Start of WORKING DATA

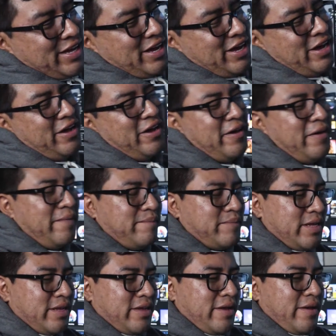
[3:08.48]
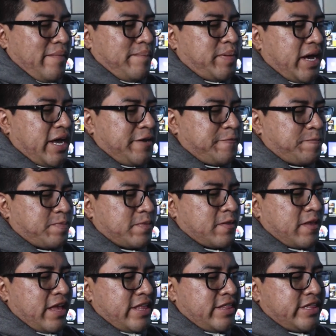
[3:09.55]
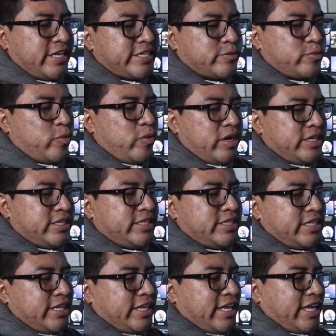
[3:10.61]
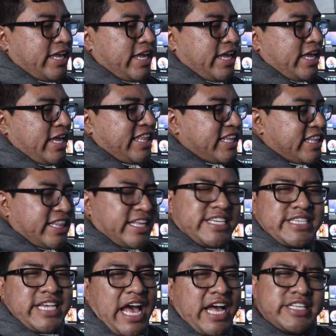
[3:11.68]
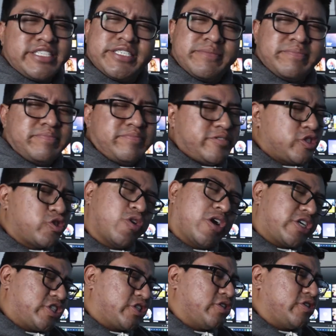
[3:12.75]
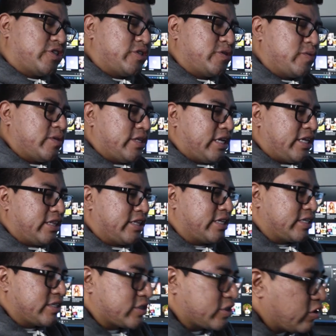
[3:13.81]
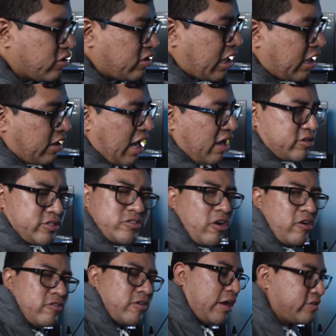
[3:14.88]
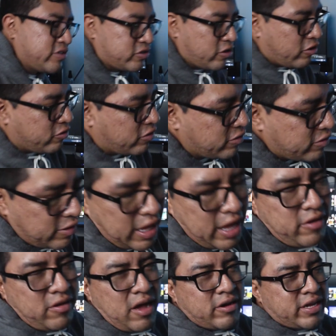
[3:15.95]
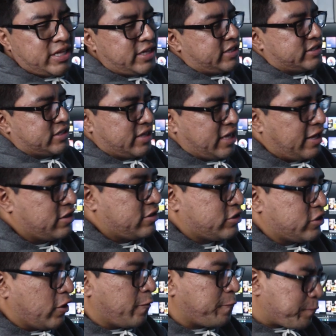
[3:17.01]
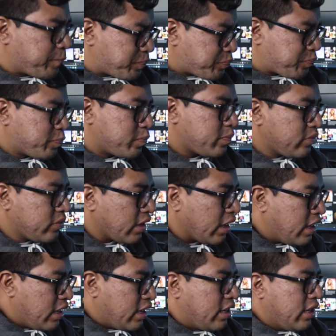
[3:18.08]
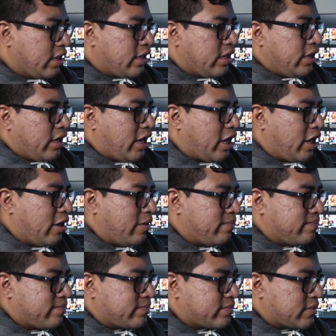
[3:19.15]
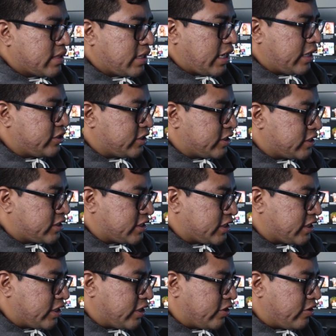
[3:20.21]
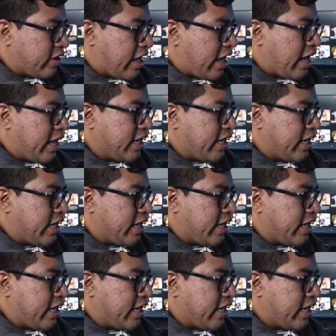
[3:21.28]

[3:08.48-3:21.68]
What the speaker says: um, but this one, it at least had some structure to it, at least. So I'll start. I'll get into that. So um, as you can see here, I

End of WORKING DATA

_WHAT TO PRODUCE_. Leave the images out and give the rest of the data again exactly.

_RESPONSE AREA_.
[3:08.48]
[3:09.55]
[3:10.61]
[3:11.68]
[3:12.75]
[3:13.81]
[3:14.88]
[3:15.95]
[3:17.01]
[3:18.08]
[3:19.15]
[3:20.21]
[3:21.28]

[3:08.48-3:21.68]
What the speaker says: um, but this one, it at least had some structure to it, at least. So I'll start. I'll get into that. So um, as you can see here, I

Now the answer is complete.